The film shows a parade of nauseating and bland government ministers attempting to dismiss the demands of Tolontan and others. Eventually a new broom at the health ministry, a certain Vlad Voiculescu (a former patient rights activist) is at least more understanding. “How the hell can this be solved?” at one point he gasps, faced with further evidence from a hospital informant. How really? Activists hoped that after the national emergency government that lasted a year after the Colectiv scandal, there would be a new generation of politicians committed to eradicating abuse. But it seems that the Tolontan campaign continues.

The cynicism and indifference to suffering are truly horrible, and a kind of insidious evil like carbon monoxide emerges from the screen, and a terrible sadness too.

There is a moment when I feel like hiding under my seat: when Tolontan and his colleagues are shown a covertly filmed video of worms wriggling in the wound of an incompletely clothed patient. If it were in a fictional film, the metaphor would be dismissed as too obvious. Finally, Tolontan and his team are shown discussing sinister communications they have had from the intelligence services, telling them to be careful, for the sake of their families.
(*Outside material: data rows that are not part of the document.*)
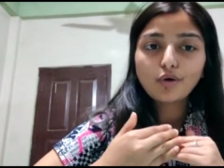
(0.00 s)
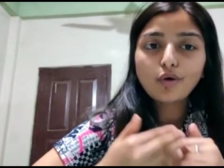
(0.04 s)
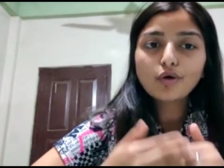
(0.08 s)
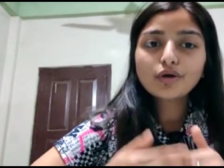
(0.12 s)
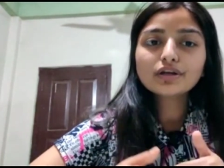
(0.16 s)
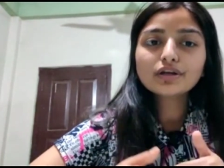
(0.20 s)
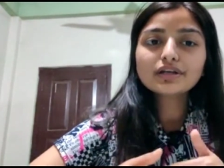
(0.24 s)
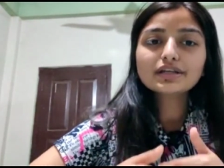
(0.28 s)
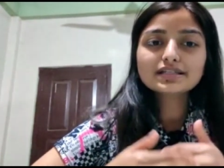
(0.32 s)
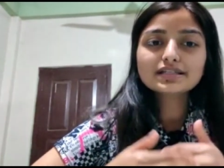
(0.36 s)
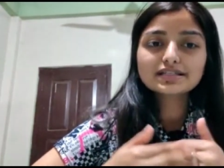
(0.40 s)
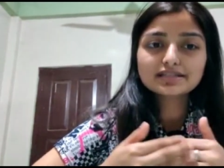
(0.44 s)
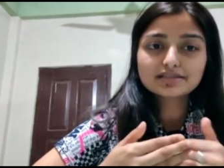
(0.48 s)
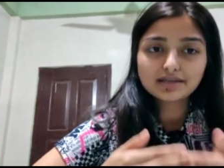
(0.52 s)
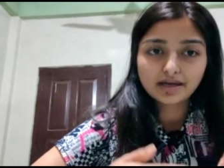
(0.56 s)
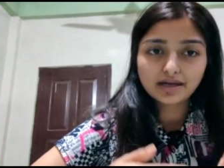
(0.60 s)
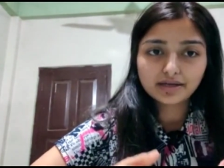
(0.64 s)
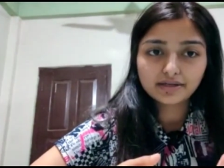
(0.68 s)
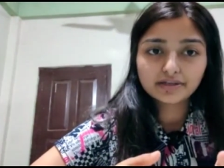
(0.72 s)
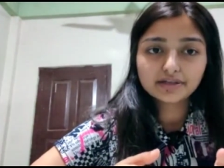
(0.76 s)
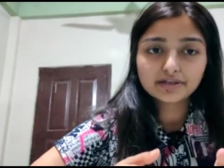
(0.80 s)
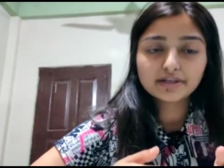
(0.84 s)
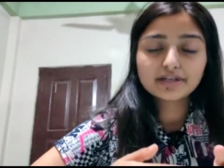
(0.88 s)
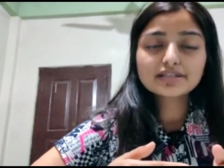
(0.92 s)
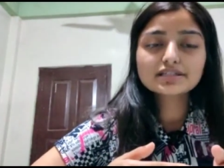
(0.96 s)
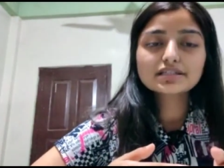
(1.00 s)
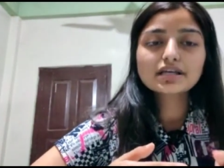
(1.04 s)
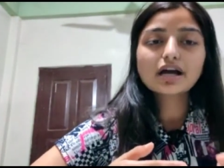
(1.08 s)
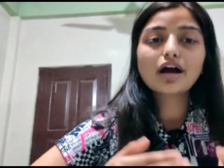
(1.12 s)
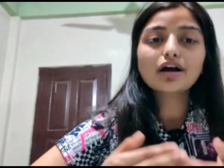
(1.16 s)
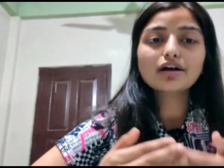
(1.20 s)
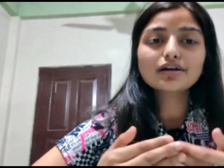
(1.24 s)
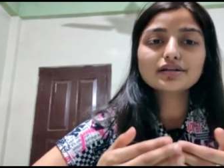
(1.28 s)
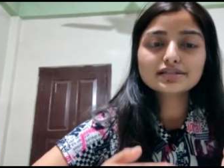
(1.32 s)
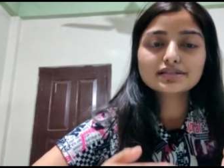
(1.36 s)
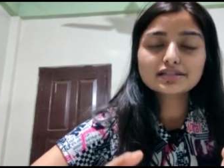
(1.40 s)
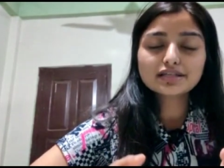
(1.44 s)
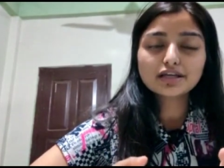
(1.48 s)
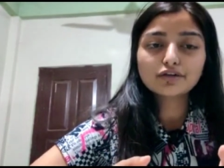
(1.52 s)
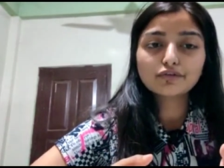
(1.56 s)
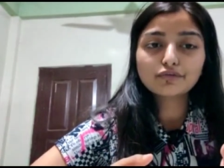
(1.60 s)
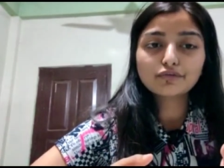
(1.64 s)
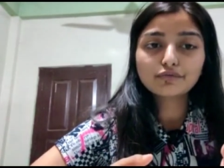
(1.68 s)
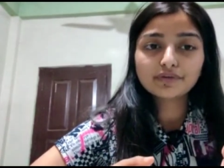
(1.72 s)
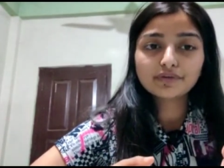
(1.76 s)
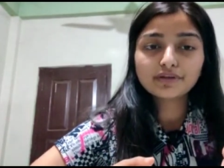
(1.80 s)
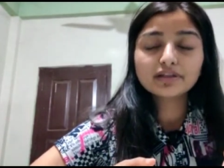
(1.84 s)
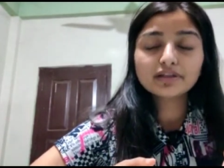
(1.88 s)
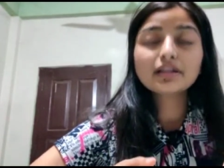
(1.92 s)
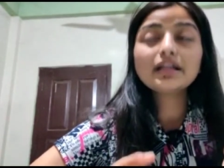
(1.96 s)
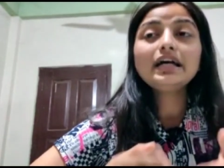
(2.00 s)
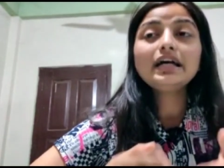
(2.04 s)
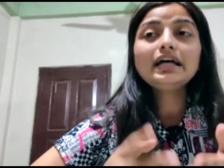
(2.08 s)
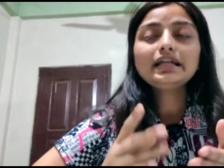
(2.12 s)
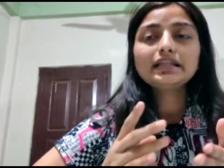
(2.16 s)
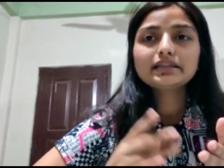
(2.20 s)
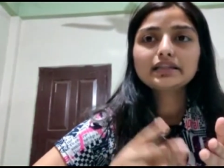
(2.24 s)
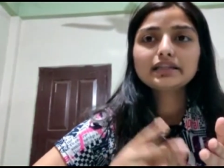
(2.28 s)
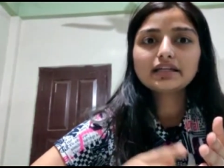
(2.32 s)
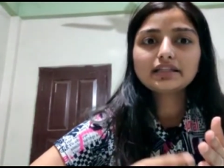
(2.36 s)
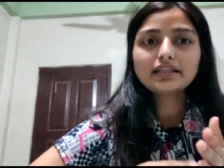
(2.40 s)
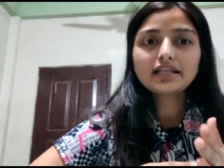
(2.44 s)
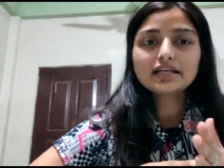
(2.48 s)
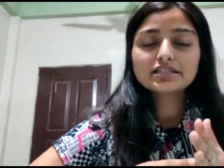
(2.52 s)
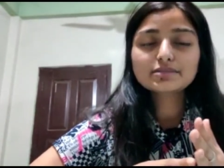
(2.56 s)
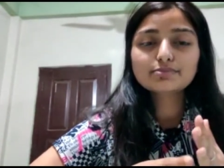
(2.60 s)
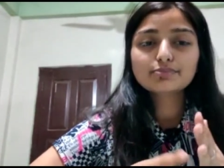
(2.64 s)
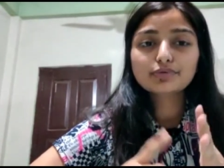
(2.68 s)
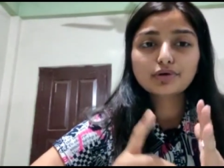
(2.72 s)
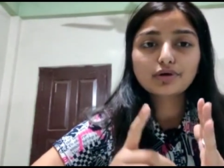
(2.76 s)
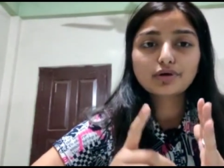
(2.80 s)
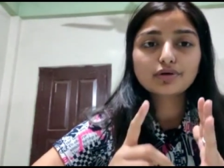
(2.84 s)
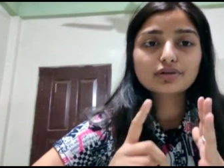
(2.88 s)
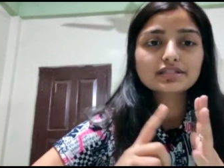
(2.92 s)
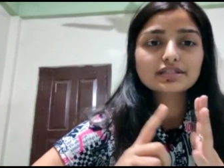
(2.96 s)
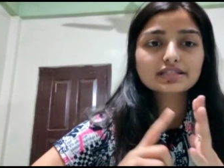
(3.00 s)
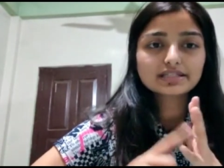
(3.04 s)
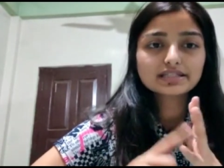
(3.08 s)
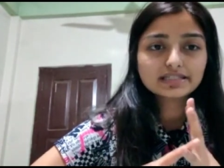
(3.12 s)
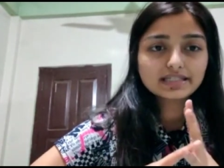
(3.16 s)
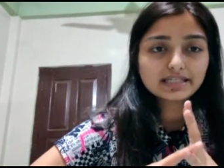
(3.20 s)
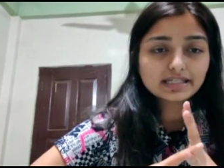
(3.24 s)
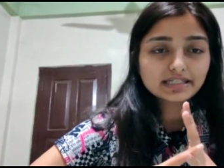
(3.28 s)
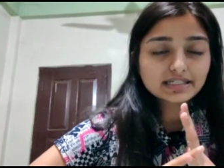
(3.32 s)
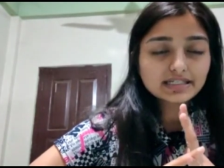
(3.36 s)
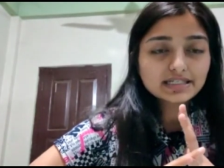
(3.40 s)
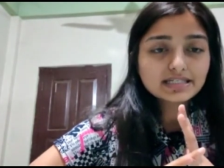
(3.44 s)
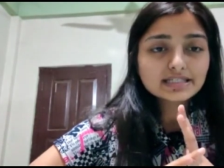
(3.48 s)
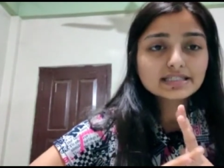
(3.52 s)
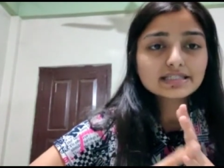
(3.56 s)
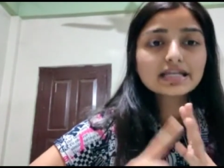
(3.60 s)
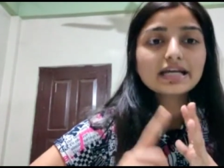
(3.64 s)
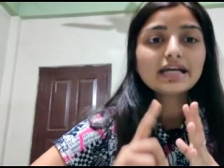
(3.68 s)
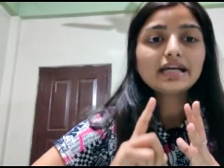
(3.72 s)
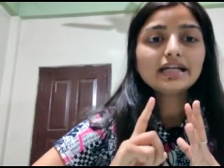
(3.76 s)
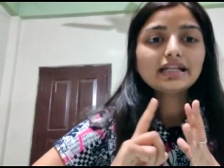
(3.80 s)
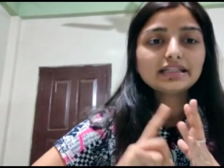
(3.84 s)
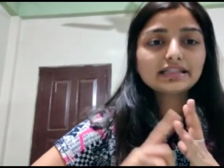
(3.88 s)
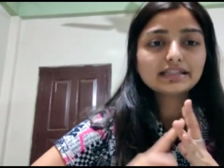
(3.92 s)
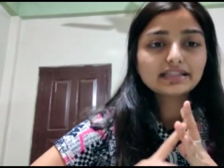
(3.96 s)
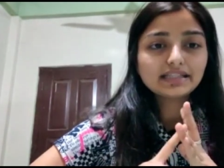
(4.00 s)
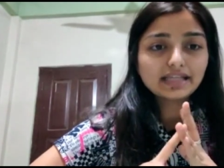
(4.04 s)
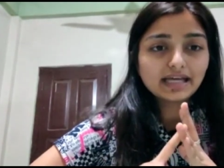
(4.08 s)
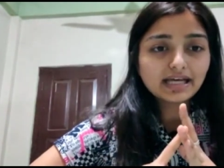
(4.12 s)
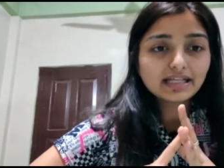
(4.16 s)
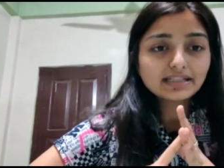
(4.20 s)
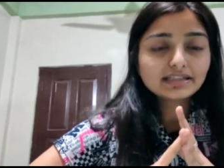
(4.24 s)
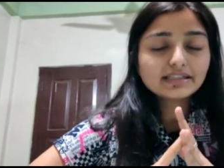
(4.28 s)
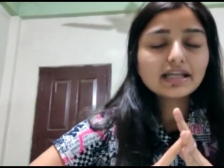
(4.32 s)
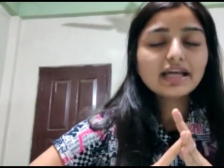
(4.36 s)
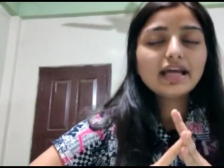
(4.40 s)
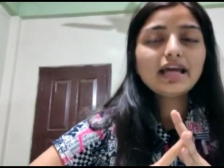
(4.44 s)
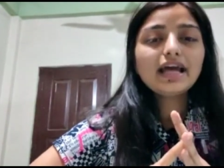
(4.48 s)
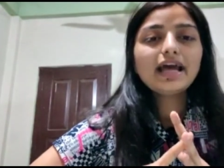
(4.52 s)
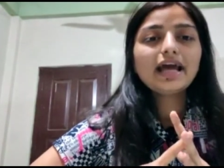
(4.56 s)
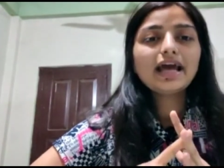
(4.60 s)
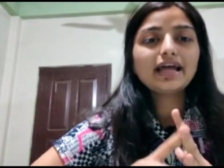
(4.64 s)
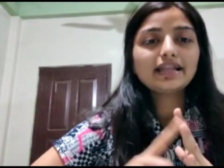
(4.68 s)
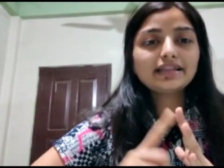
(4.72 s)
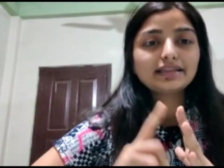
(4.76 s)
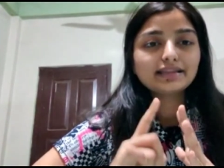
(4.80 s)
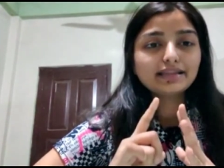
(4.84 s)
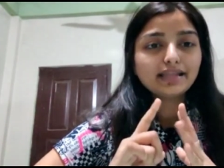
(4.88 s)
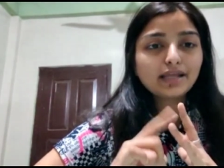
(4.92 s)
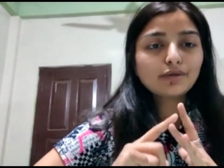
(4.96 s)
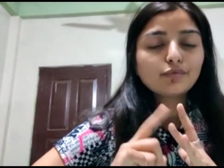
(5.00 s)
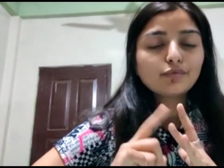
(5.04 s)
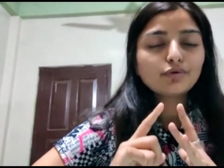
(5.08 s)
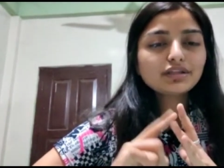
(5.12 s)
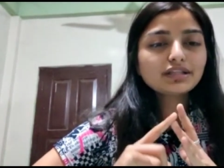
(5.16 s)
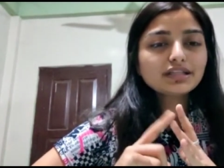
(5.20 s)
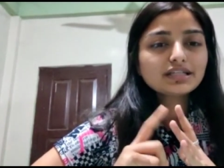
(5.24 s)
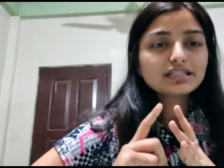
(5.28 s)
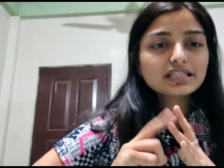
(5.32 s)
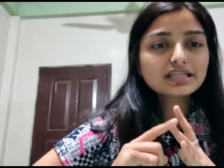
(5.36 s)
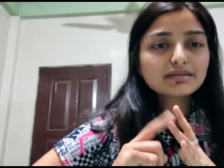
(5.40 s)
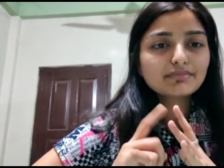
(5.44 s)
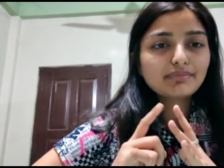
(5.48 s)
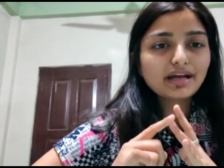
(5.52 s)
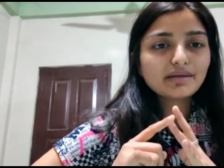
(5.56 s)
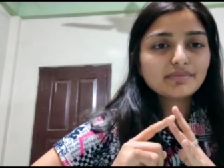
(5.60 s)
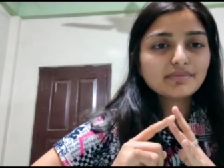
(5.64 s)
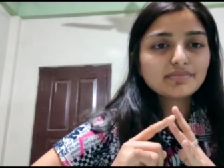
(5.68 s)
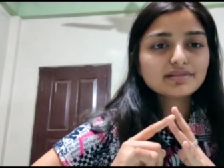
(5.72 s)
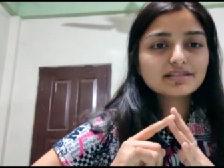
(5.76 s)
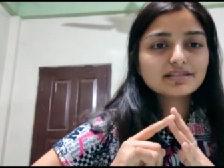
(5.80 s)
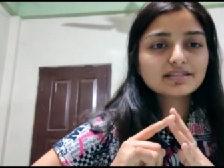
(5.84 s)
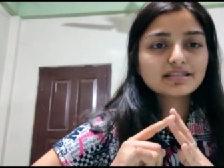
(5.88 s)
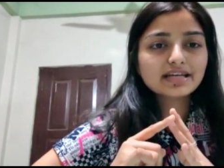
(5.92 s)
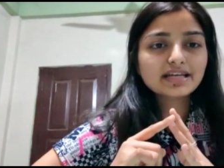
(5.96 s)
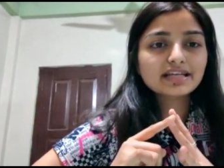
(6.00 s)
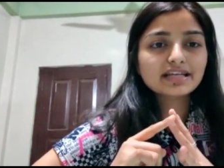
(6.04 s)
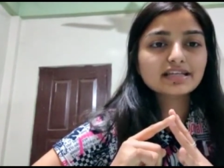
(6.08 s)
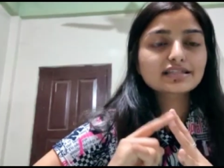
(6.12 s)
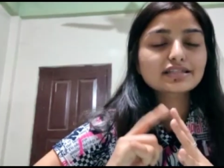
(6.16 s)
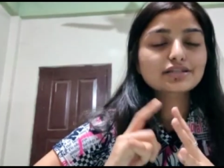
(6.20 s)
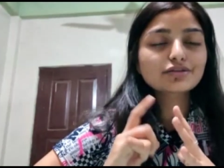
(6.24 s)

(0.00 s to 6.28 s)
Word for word: own desire, it's our self will that has brought sickness, death, and then what does the Bible say?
The title itself has unbearably ironic echoes. In part, Collective talks about the macabre authoritarian habits that survived the fall of Ceausescu in Romania; in part it is about the big money to be made, in the style of Moscow, in the exploitation of national assets. It’s also a warning to us here about how appetizingly profitable a state healthcare system is for some type of well-connected entrepreneur whose impulse is to save money and make a profit.

• Collective is available on digital platforms from 20 November.